Katharine Coldiron Reviews Amnesty by Lara Elena Donnelly

Amnesty, Lara Elena Donnelly (Tor 978-1-25017-362-1, $18.99, 384pp, tp) April 2019.

“It is not easy,” Aristide Makricosta tells a gathered crowd early in Amnesty, “to destroy your life. To coat the things you love in kerosene and light a match.” He is talking about Cordelia Lehane, a burlesque dancer turned resistance leader, who did exactly that when she decided to fight against the fascism sweeping across Amberlough. Cordelia had a starring role in Amberlough and Armistice, the first two books of Lara Elena Donnelly’s Amberlough Dossier, but she is absent from the third. And she is sorely missed – not just by the characters, but by the reader, who could use some of her grit and bawdy humor to balance out a sad, talky book. Amnesty is a satisfying conclusion to a set of books stuffed to the brim with detail and machination, but its appeal is somewhat stunted by character problems, as well as its own intricacy and darkness.

Amnesty continues shortly after Armistice left off. The fascist government has been toppled at last. Lillian DePaul, a political strategist with more vulnerable points than a shell-less turtle, is slowly becoming insolvent as she scrapes for a job in the new order. Her son, a petulant teenager, has been all but expelled from the fancy school that the DePauls have attended since time immemo­rial. Meanwhile, Lillian’s brother, Cyril DePaul – double agent, cynic, and bargaining chip – is alive, it turns out. Aristide, Cyril’s one-time lover, must try to save Cyril from his pending execution, and his attempts to do so grow ever more frantic and risky. The first post-fascist election approaches, and the candidates are both terrible, for different reasons. Will Amberlough and its citizens ever return to their former glory?
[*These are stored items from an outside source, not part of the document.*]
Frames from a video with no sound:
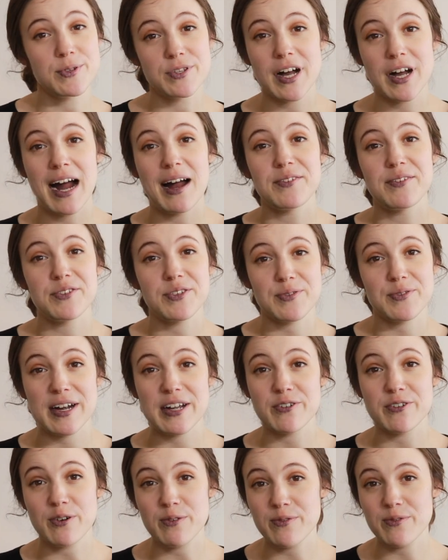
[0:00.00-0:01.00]
times
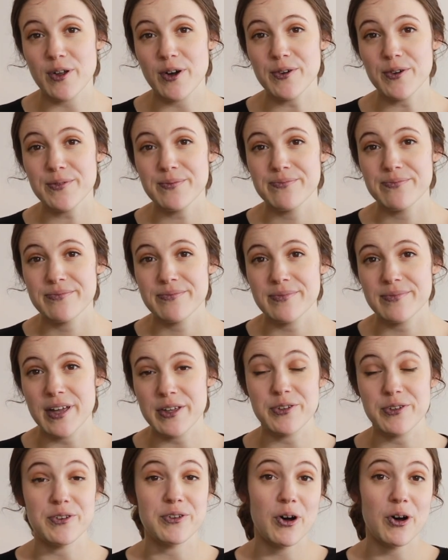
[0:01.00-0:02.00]
throughout your flow
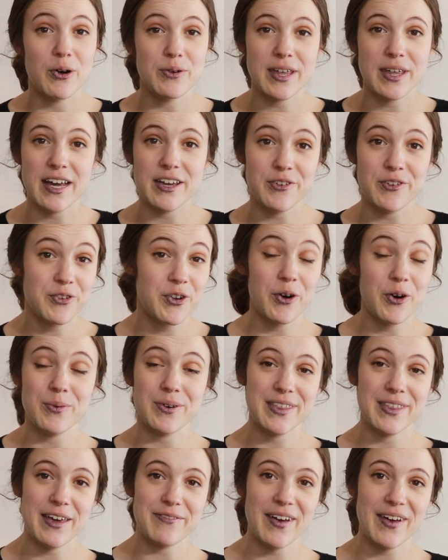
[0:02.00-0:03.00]
and you know that you don't
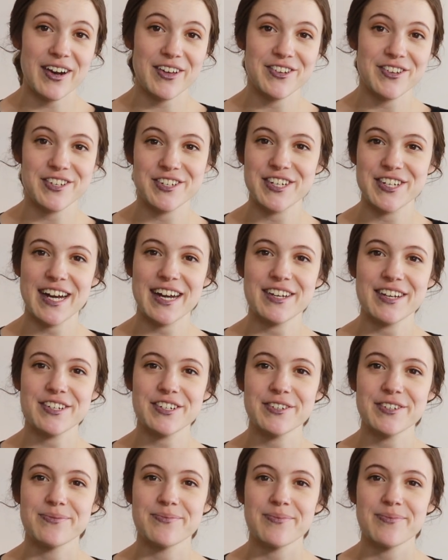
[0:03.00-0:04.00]
want that value to
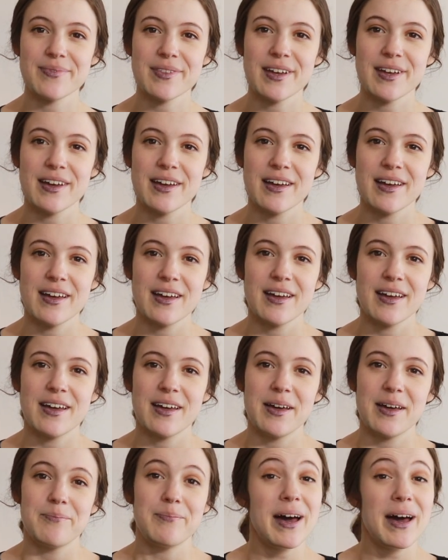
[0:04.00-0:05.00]
change.
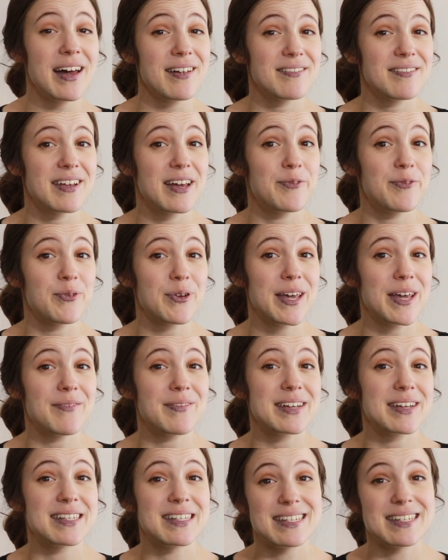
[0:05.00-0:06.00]
But if you
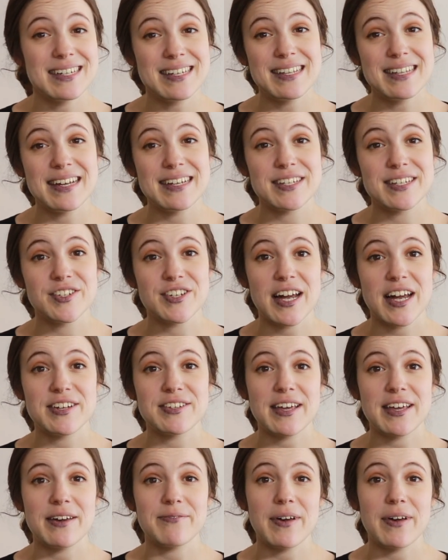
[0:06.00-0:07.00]
ever did need to change
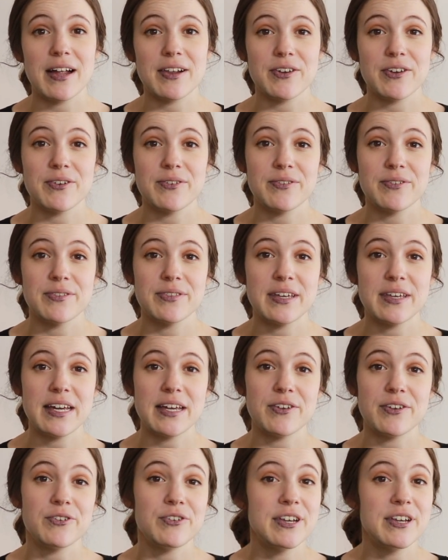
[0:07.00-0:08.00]
that value,
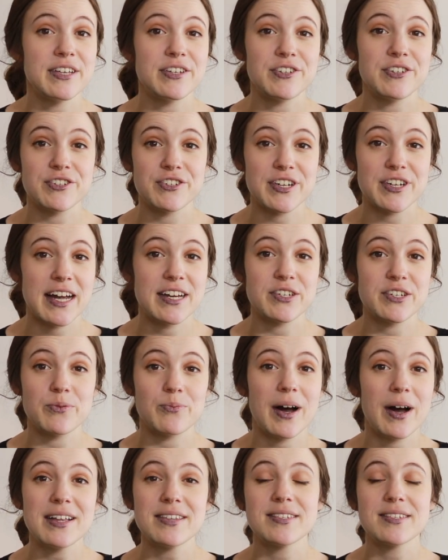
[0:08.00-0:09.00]
then you need to just change it
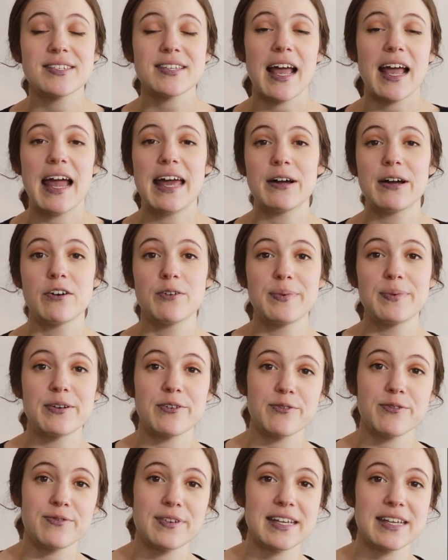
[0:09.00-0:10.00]
once and it will be
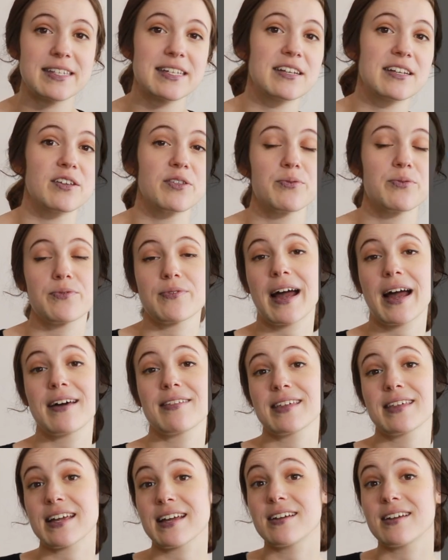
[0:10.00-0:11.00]
reflected
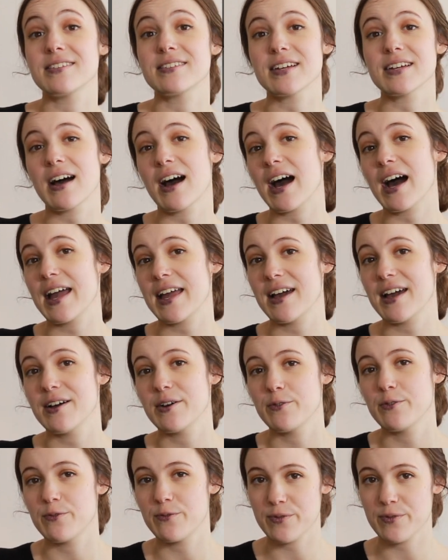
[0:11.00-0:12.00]
throughout the entire
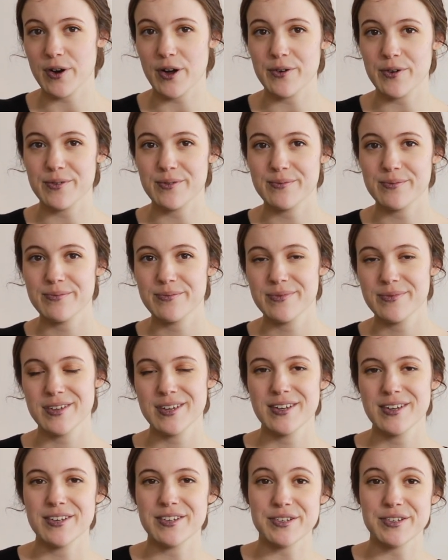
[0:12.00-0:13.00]
flow.
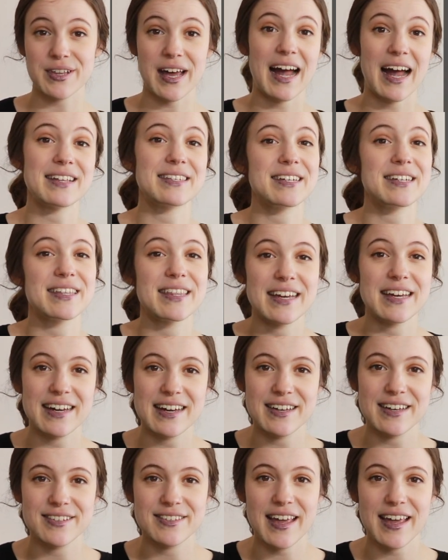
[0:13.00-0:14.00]
So the idea
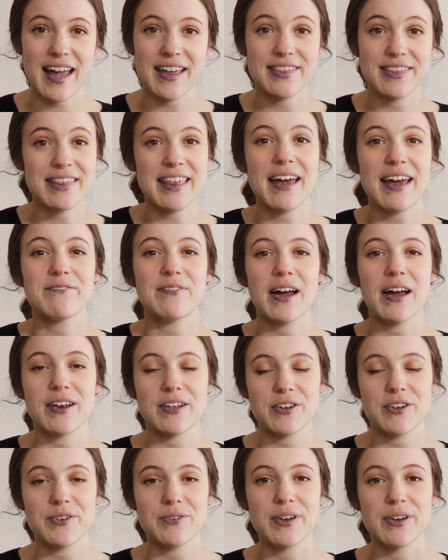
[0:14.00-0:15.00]
there is that that
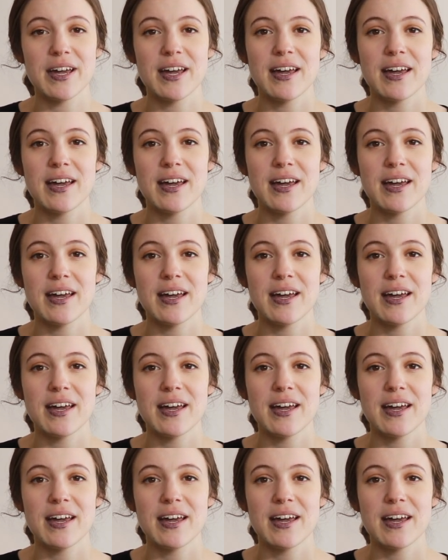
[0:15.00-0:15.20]
value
I’m sorry to contradict Liz Bourke in the pages of this magazine, but the Amberlough Dossier is not a fantasy trilogy. The books are spy thrillers through and through. Although set in a fictional universe that uses interwar Berlin (specifically the city in Cabaret) as a jumping-off point, there’s no magic in the Dossier, nor are there imaginary creatures. The books are heavily plotted and highly political, involving gambits and betrayals, secret conferences and tapped phone calls – all of which moves along at a fast clip.
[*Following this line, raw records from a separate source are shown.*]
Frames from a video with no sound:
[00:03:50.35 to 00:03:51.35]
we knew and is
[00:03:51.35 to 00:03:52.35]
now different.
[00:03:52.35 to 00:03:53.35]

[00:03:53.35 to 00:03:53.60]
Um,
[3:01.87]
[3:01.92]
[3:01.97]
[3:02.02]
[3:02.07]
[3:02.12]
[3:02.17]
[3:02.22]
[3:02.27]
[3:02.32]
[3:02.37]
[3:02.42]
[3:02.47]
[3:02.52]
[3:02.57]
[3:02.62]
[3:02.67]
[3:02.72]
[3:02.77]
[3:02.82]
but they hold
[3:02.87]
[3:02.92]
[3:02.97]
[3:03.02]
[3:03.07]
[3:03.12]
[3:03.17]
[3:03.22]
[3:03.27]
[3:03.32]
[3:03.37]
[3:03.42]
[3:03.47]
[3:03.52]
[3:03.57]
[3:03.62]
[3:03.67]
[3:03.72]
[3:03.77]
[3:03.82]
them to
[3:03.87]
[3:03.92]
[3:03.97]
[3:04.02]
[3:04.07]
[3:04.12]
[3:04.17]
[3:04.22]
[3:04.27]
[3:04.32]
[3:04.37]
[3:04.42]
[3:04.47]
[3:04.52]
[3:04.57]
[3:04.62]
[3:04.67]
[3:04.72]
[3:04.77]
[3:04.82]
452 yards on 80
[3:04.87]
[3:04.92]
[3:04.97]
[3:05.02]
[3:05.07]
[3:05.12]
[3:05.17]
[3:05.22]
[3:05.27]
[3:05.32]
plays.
All three books have a persistent cinematic quality, but particularly Amnesty. The characters never seem to stop talking, and Donnelly lavishes her exceptional descriptive powers on clothes, objects, and decorations, as if she’s storyboarding. In addition, her invented slang steals the show sometimes: “I don’t trust you past your jess if that tow-headed turncoat has a hand free to haul down his zipper. Stones, I wouldn’t trust you even if he was in shackles.”

Amnesty makes it clear that this trilogy has truly been about Aristide, about his slide from gamesmanship and performance into desperation and alcoholism. In this book, Ari actually falls to his knees and begs another character for help: “If he had been under a spotlight, he would have been someone else. Only putting on a show. But he wasn’t stagefolk anymore. He meant everything he did this time, and felt it.”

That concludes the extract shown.